What to work on - Please repeat the entries below exactly as written, leaving out any images.

::: Working data :::

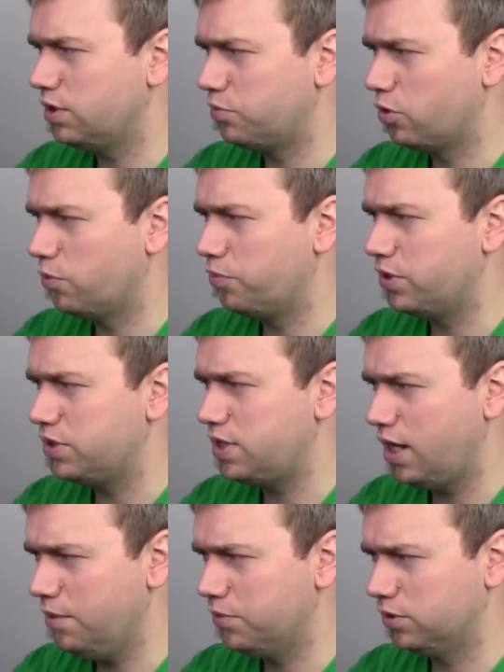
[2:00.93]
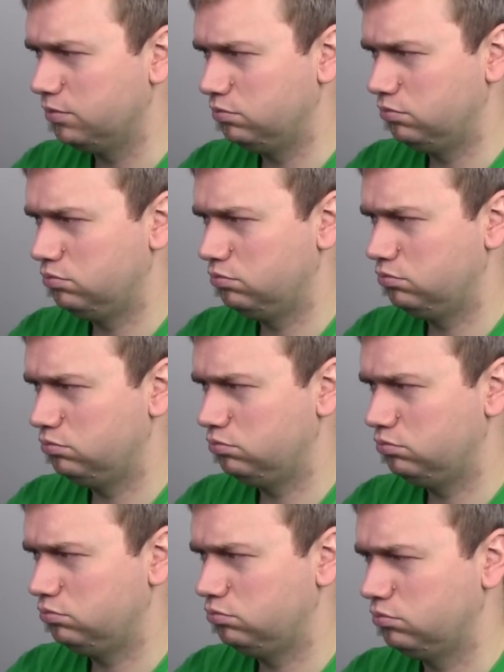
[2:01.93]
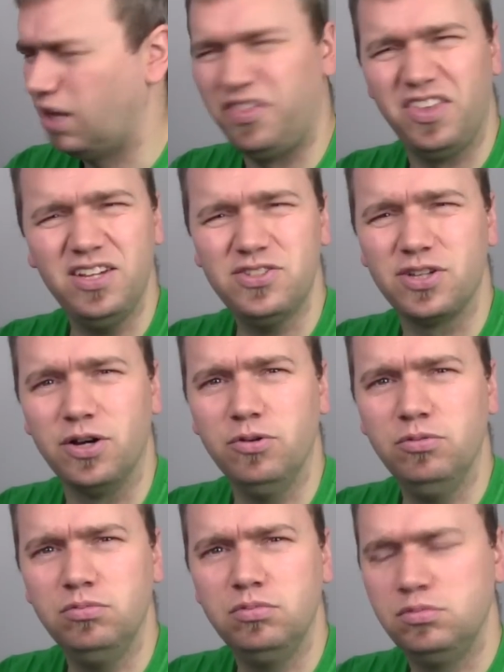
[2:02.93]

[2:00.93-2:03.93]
the appropriate table? I think so.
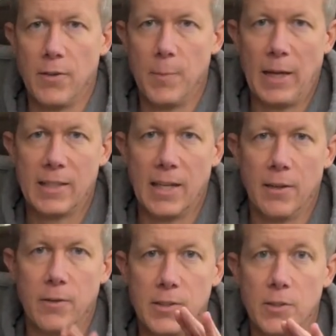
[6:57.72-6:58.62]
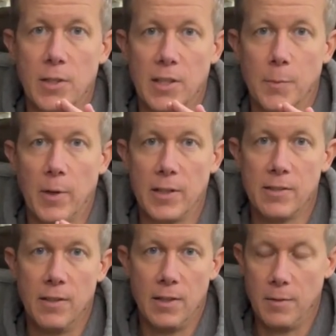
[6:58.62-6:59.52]
back together until you hit the brakes,
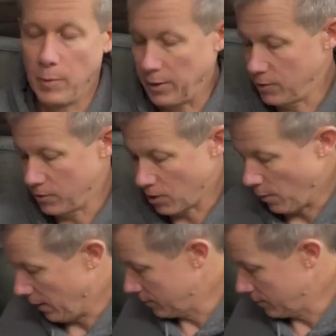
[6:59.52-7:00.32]
and then the brake shoes go out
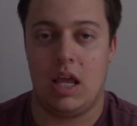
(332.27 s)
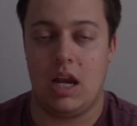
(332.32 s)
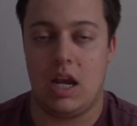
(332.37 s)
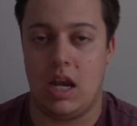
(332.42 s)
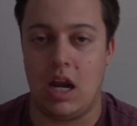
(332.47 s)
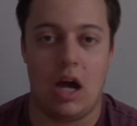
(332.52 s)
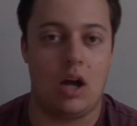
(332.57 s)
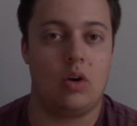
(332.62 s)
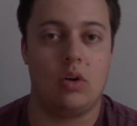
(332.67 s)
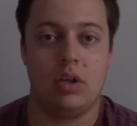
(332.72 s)

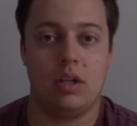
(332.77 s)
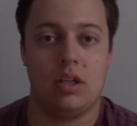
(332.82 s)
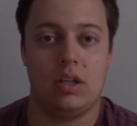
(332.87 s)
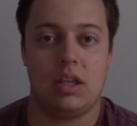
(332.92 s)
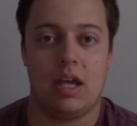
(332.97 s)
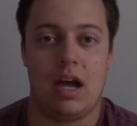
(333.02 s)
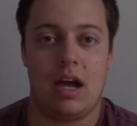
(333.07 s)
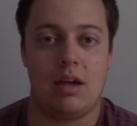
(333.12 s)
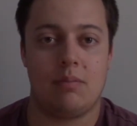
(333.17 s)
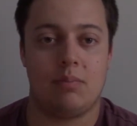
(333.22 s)
Not only
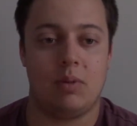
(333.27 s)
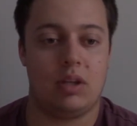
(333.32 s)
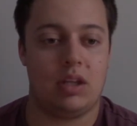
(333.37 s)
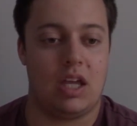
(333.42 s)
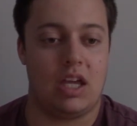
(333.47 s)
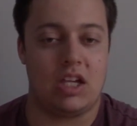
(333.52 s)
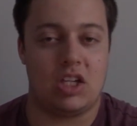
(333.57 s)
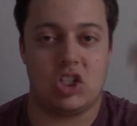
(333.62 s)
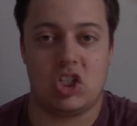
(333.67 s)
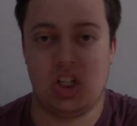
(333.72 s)
that, but
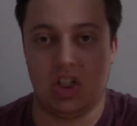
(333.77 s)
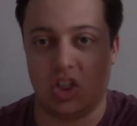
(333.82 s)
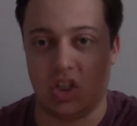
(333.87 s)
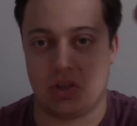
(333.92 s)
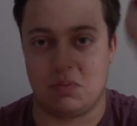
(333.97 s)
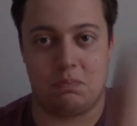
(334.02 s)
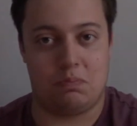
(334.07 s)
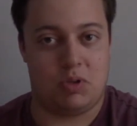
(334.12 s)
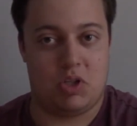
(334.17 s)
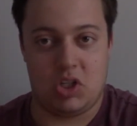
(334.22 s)
like she
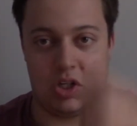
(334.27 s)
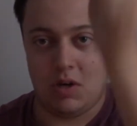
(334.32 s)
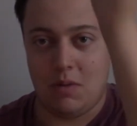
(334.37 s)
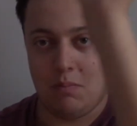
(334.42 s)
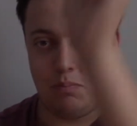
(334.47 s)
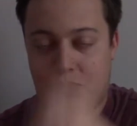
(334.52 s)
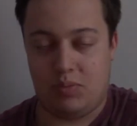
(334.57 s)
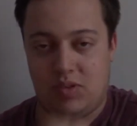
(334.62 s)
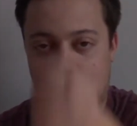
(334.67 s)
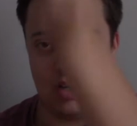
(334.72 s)
just,
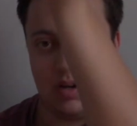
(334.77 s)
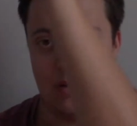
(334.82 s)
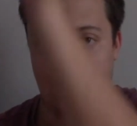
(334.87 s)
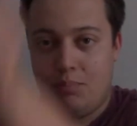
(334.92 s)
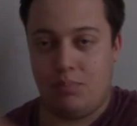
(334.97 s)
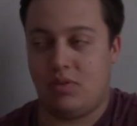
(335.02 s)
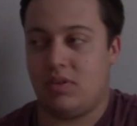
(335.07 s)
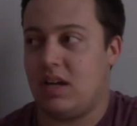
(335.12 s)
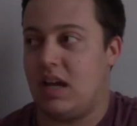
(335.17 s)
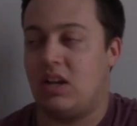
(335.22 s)

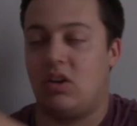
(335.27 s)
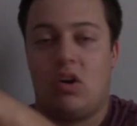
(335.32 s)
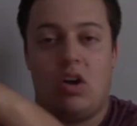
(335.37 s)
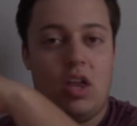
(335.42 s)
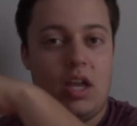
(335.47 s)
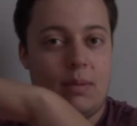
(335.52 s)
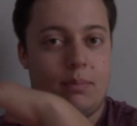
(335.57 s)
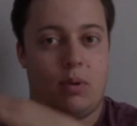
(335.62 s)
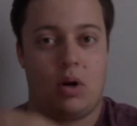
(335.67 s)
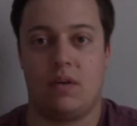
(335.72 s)
and they're all
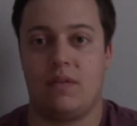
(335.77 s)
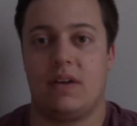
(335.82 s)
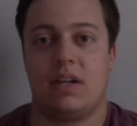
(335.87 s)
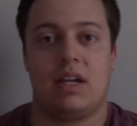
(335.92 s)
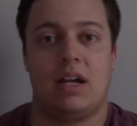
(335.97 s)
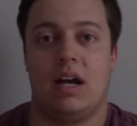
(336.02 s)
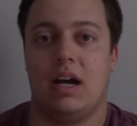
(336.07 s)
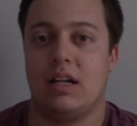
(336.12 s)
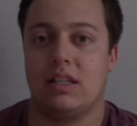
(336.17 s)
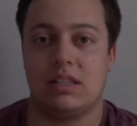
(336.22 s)
like
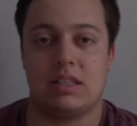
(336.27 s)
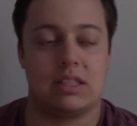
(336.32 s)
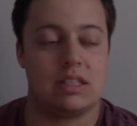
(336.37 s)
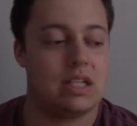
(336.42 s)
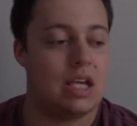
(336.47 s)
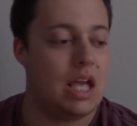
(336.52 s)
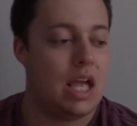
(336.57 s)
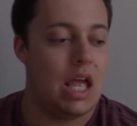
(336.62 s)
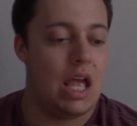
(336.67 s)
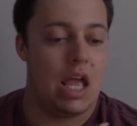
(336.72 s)
perfect cuts,
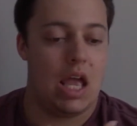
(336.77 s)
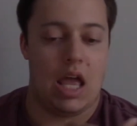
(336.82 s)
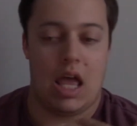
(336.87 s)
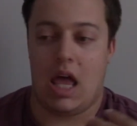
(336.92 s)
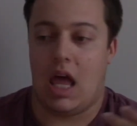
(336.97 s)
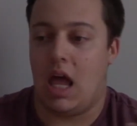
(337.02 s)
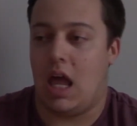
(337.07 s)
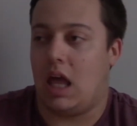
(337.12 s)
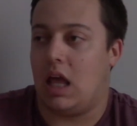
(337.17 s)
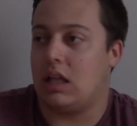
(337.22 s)

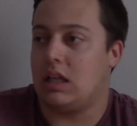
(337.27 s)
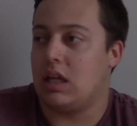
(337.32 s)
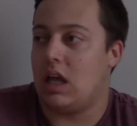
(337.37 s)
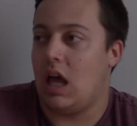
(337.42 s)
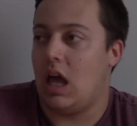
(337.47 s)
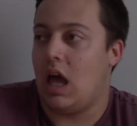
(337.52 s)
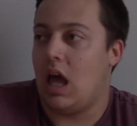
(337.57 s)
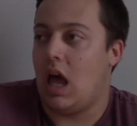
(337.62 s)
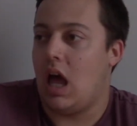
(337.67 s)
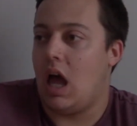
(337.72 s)
and
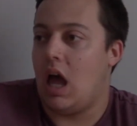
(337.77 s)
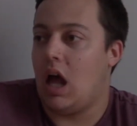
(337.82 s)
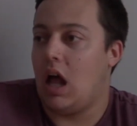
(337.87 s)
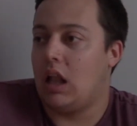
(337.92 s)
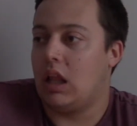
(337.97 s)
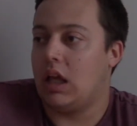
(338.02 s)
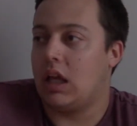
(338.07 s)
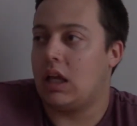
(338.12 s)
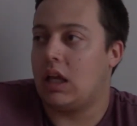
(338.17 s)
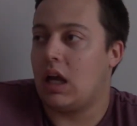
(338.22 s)

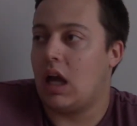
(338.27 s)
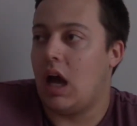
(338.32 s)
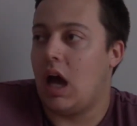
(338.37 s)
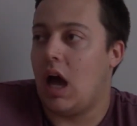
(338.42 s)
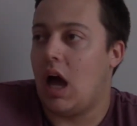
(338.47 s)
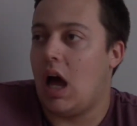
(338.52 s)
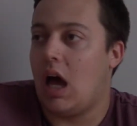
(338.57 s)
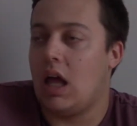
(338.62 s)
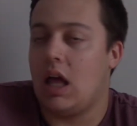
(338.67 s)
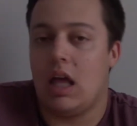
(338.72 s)
like
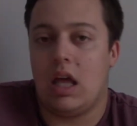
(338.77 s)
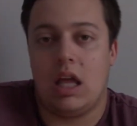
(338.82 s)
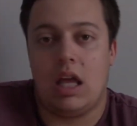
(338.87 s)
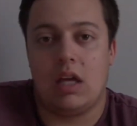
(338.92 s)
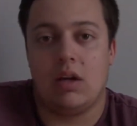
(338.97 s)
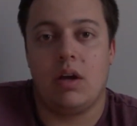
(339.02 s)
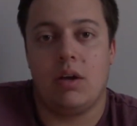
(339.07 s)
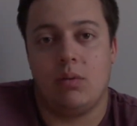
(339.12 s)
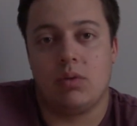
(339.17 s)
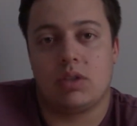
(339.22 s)

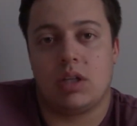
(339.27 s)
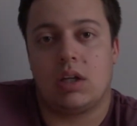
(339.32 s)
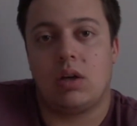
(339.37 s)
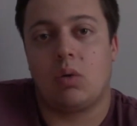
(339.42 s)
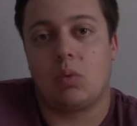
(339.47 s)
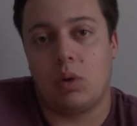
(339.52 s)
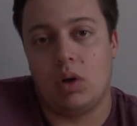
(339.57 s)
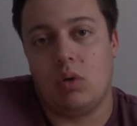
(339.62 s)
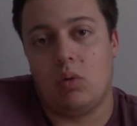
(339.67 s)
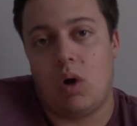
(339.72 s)
it was like
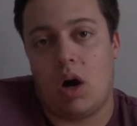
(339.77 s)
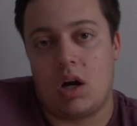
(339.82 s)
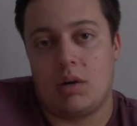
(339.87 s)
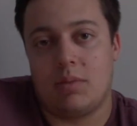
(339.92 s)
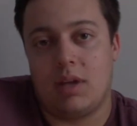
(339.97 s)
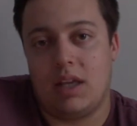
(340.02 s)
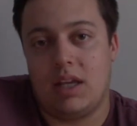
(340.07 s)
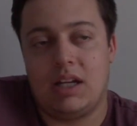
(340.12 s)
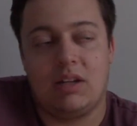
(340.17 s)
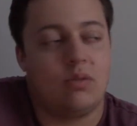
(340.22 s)
a real
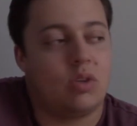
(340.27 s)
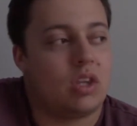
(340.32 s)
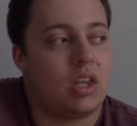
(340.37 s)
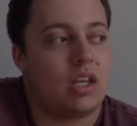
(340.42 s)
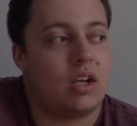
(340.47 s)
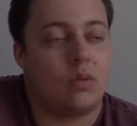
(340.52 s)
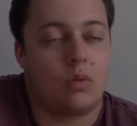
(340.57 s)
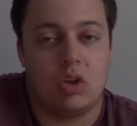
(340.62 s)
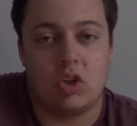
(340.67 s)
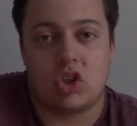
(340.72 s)
watermelon with
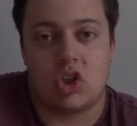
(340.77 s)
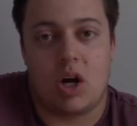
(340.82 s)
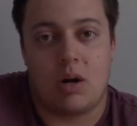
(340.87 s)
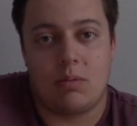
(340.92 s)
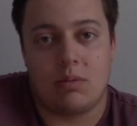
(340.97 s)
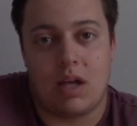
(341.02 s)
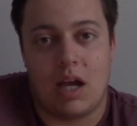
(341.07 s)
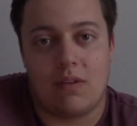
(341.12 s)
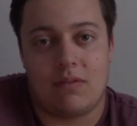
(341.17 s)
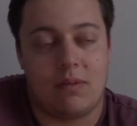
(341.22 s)
like a real
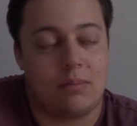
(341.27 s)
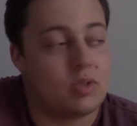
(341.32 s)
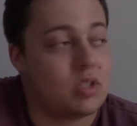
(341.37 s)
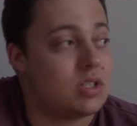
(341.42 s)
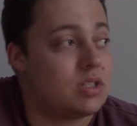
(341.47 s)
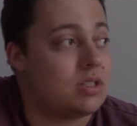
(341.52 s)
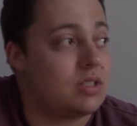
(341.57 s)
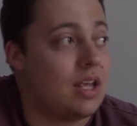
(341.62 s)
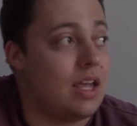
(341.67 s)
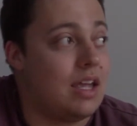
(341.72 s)
sharp knife. I'm
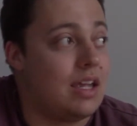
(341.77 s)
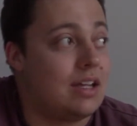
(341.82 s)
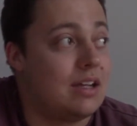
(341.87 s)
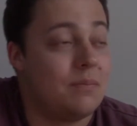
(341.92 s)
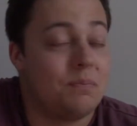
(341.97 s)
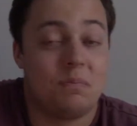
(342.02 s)
just like,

:::

Response to the task -
[2:00.93]
[2:01.93]
[2:02.93]

[2:00.93-2:03.93]
the appropriate table? I think so.
[6:57.72-6:58.62]
[6:58.62-6:59.52]
back together until you hit the brakes,
[6:59.52-7:00.32]
and then the brake shoes go out
(332.27 s)
(332.32 s)
(332.37 s)
(332.42 s)
(332.47 s)
(332.52 s)
(332.57 s)
(332.62 s)
(332.67 s)
(332.72 s)

(332.77 s)
(332.82 s)
(332.87 s)
(332.92 s)
(332.97 s)
(333.02 s)
(333.07 s)
(333.12 s)
(333.17 s)
(333.22 s)
Not only
(333.27 s)
(333.32 s)
(333.37 s)
(333.42 s)
(333.47 s)
(333.52 s)
(333.57 s)
(333.62 s)
(333.67 s)
(333.72 s)
that, but
(333.77 s)
(333.82 s)
(333.87 s)
(333.92 s)
(333.97 s)
(334.02 s)
(334.07 s)
(334.12 s)
(334.17 s)
(334.22 s)
like she
(334.27 s)
(334.32 s)
(334.37 s)
(334.42 s)
(334.47 s)
(334.52 s)
(334.57 s)
(334.62 s)
(334.67 s)
(334.72 s)
just,
(334.77 s)
(334.82 s)
(334.87 s)
(334.92 s)
(334.97 s)
(335.02 s)
(335.07 s)
(335.12 s)
(335.17 s)
(335.22 s)

(335.27 s)
(335.32 s)
(335.37 s)
(335.42 s)
(335.47 s)
(335.52 s)
(335.57 s)
(335.62 s)
(335.67 s)
(335.72 s)
and they're all
(335.77 s)
(335.82 s)
(335.87 s)
(335.92 s)
(335.97 s)
(336.02 s)
(336.07 s)
(336.12 s)
(336.17 s)
(336.22 s)
like
(336.27 s)
(336.32 s)
(336.37 s)
(336.42 s)
(336.47 s)
(336.52 s)
(336.57 s)
(336.62 s)
(336.67 s)
(336.72 s)
perfect cuts,
(336.77 s)
(336.82 s)
(336.87 s)
(336.92 s)
(336.97 s)
(337.02 s)
(337.07 s)
(337.12 s)
(337.17 s)
(337.22 s)

(337.27 s)
(337.32 s)
(337.37 s)
(337.42 s)
(337.47 s)
(337.52 s)
(337.57 s)
(337.62 s)
(337.67 s)
(337.72 s)
and
(337.77 s)
(337.82 s)
(337.87 s)
(337.92 s)
(337.97 s)
(338.02 s)
(338.07 s)
(338.12 s)
(338.17 s)
(338.22 s)

(338.27 s)
(338.32 s)
(338.37 s)
(338.42 s)
(338.47 s)
(338.52 s)
(338.57 s)
(338.62 s)
(338.67 s)
(338.72 s)
like
(338.77 s)
(338.82 s)
(338.87 s)
(338.92 s)
(338.97 s)
(339.02 s)
(339.07 s)
(339.12 s)
(339.17 s)
(339.22 s)

(339.27 s)
(339.32 s)
(339.37 s)
(339.42 s)
(339.47 s)
(339.52 s)
(339.57 s)
(339.62 s)
(339.67 s)
(339.72 s)
it was like
(339.77 s)
(339.82 s)
(339.87 s)
(339.92 s)
(339.97 s)
(340.02 s)
(340.07 s)
(340.12 s)
(340.17 s)
(340.22 s)
a real
(340.27 s)
(340.32 s)
(340.37 s)
(340.42 s)
(340.47 s)
(340.52 s)
(340.57 s)
(340.62 s)
(340.67 s)
(340.72 s)
watermelon with
(340.77 s)
(340.82 s)
(340.87 s)
(340.92 s)
(340.97 s)
(341.02 s)
(341.07 s)
(341.12 s)
(341.17 s)
(341.22 s)
like a real
(341.27 s)
(341.32 s)
(341.37 s)
(341.42 s)
(341.47 s)
(341.52 s)
(341.57 s)
(341.62 s)
(341.67 s)
(341.72 s)
sharp knife. I'm
(341.77 s)
(341.82 s)
(341.87 s)
(341.92 s)
(341.97 s)
(342.02 s)
just like,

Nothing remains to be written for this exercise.